= Beginning of Section =

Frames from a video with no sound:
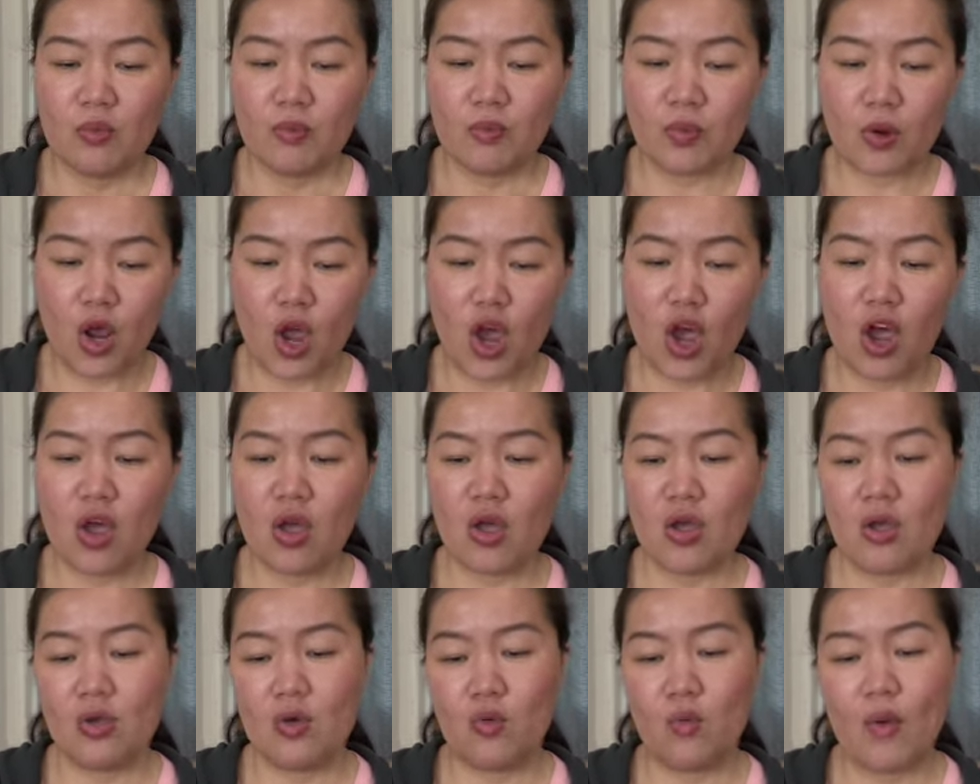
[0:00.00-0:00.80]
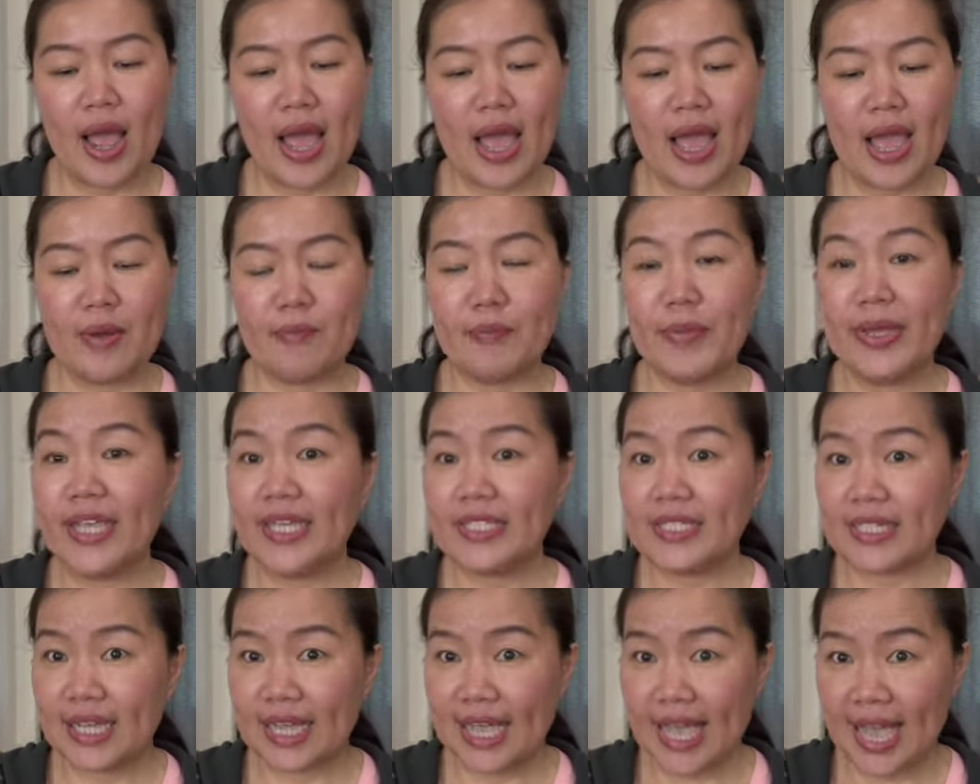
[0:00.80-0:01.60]
เพราะว่าไม่อ
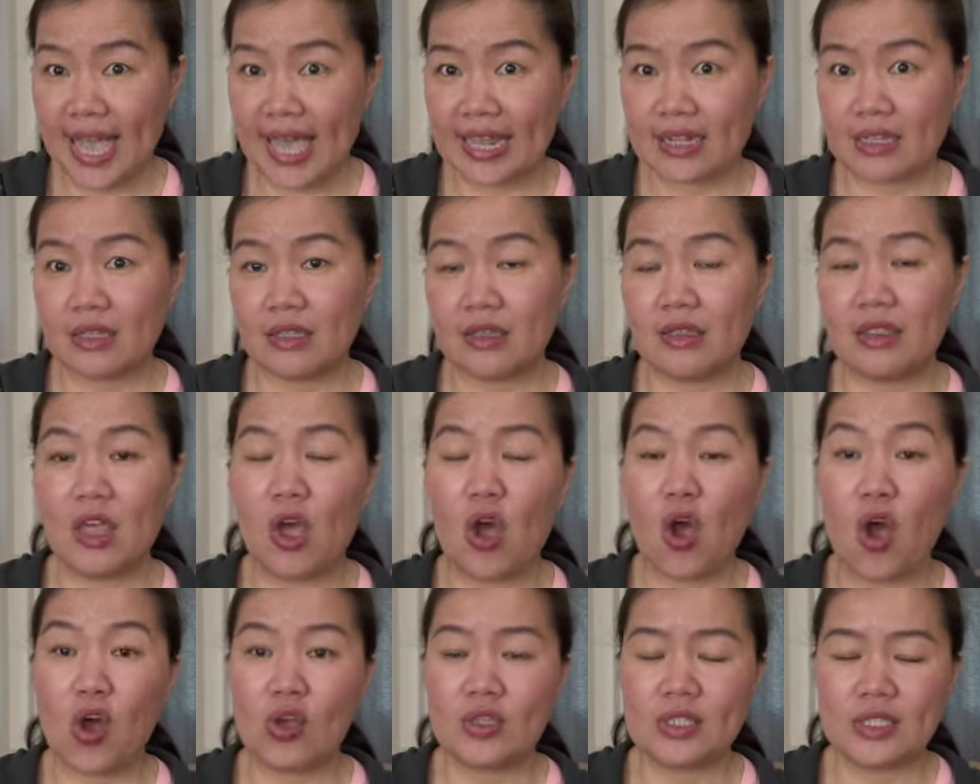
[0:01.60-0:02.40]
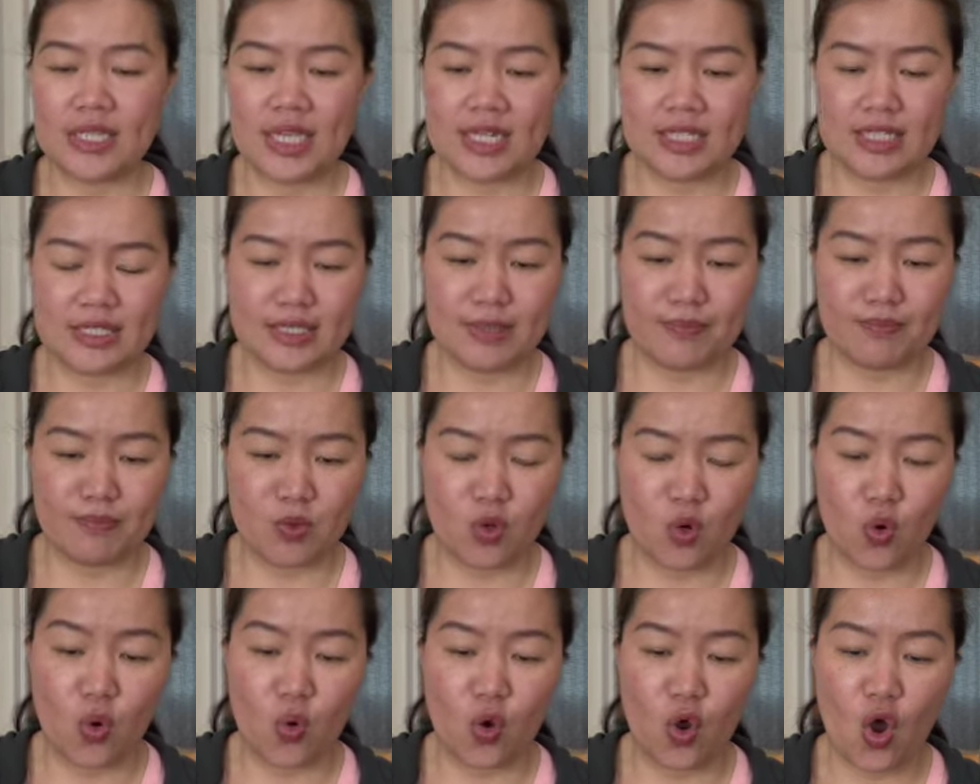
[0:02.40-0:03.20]
ยากจะขัดต่อเจต
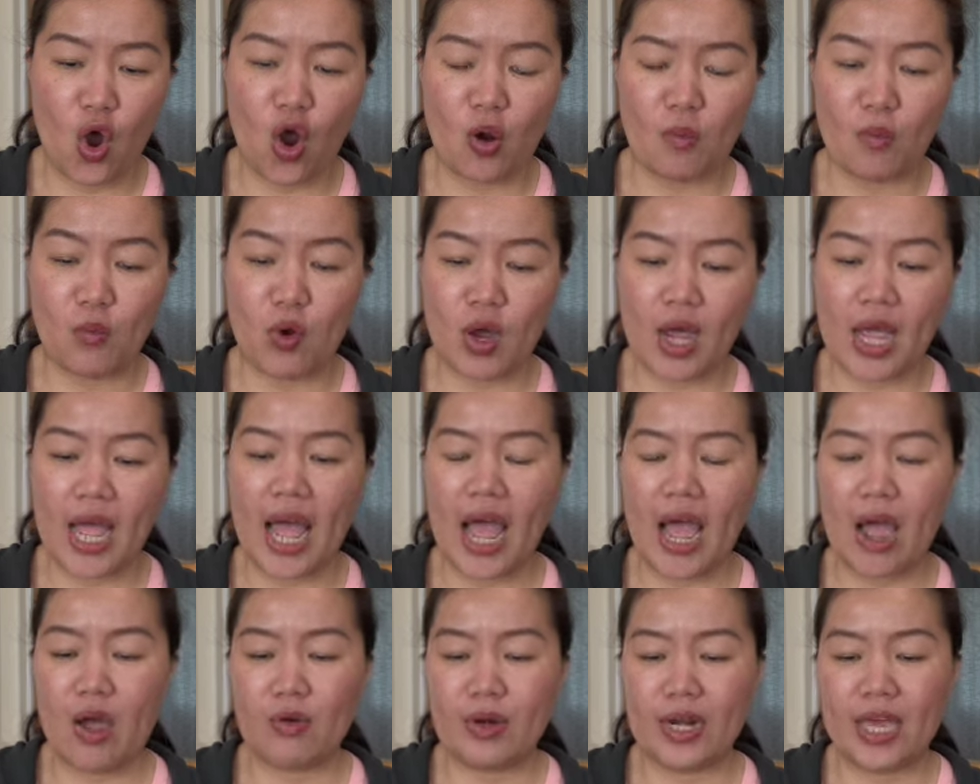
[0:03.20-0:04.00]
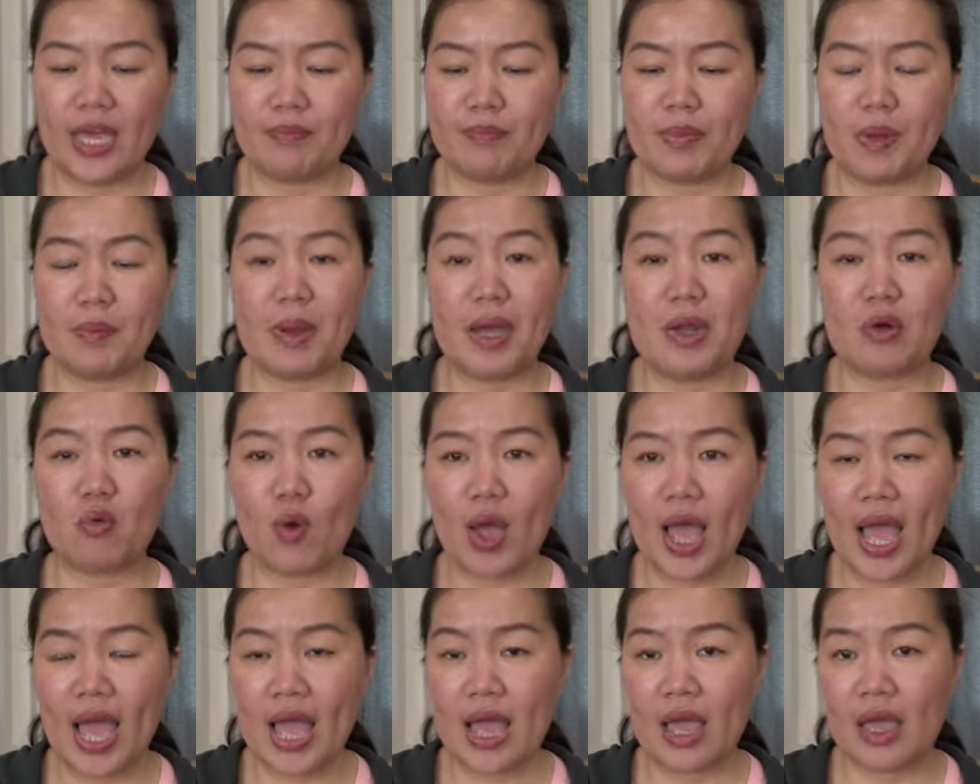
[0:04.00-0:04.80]
จำนงของพวกเขานะประมาณ
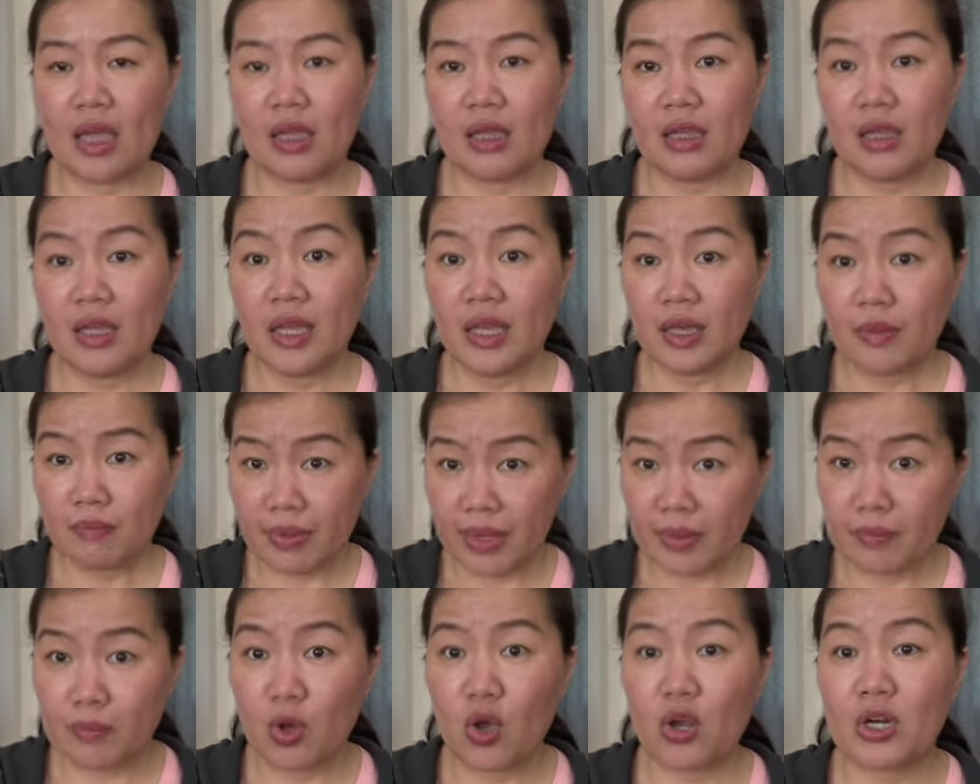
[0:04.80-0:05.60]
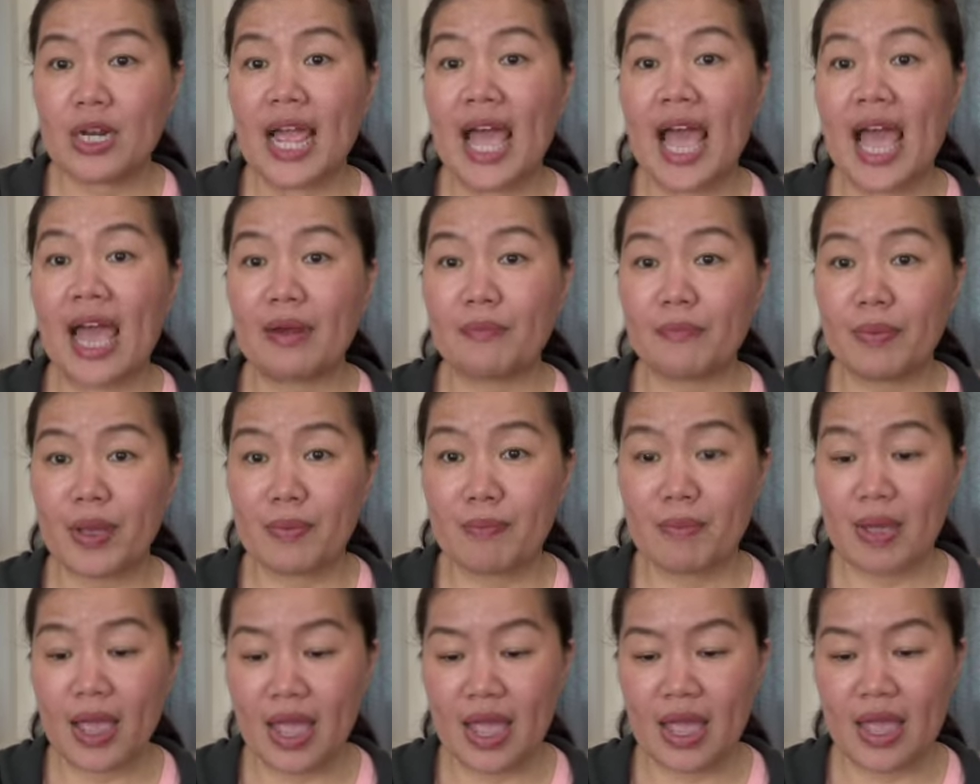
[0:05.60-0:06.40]
ว่าเป็นเพราะทหารพ
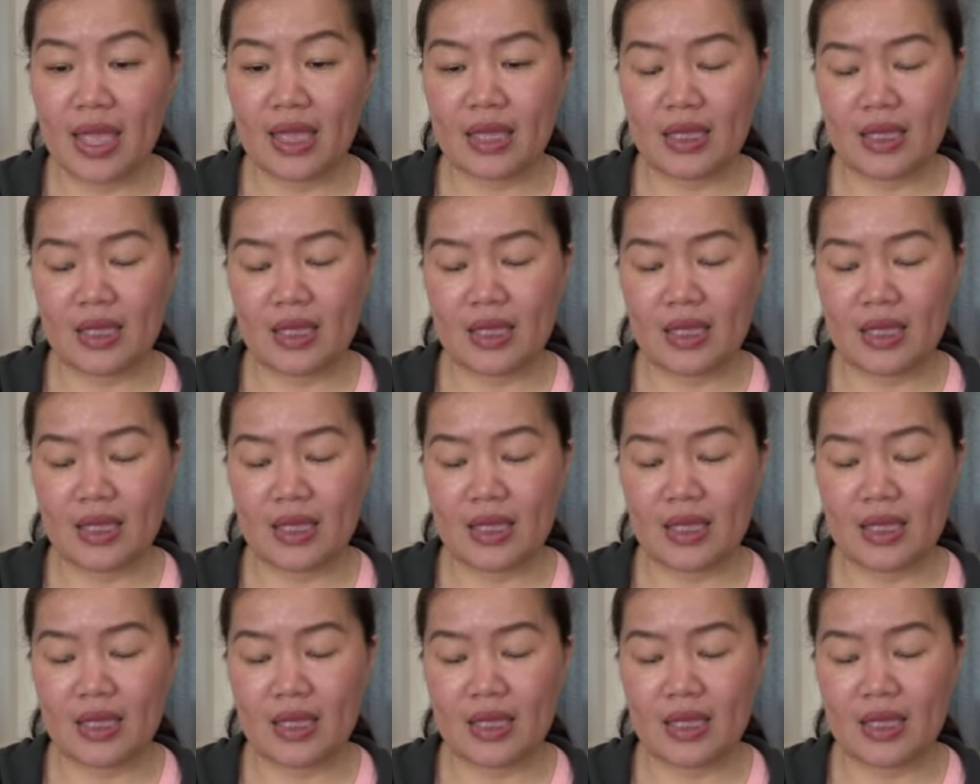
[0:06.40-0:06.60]
ม่า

= End of Section =

Task to complete
Set the material down exactly, images excluded.

Exercise response
Frames from a video with no sound:
[0:00.00-0:00.80]
[0:00.80-0:01.60]
เพราะว่าไม่อ
[0:01.60-0:02.40]
[0:02.40-0:03.20]
ยากจะขัดต่อเจต
[0:03.20-0:04.00]
[0:04.00-0:04.80]
จำนงของพวกเขานะประมาณ
[0:04.80-0:05.60]
[0:05.60-0:06.40]
ว่าเป็นเพราะทหารพ
[0:06.40-0:06.60]
ม่า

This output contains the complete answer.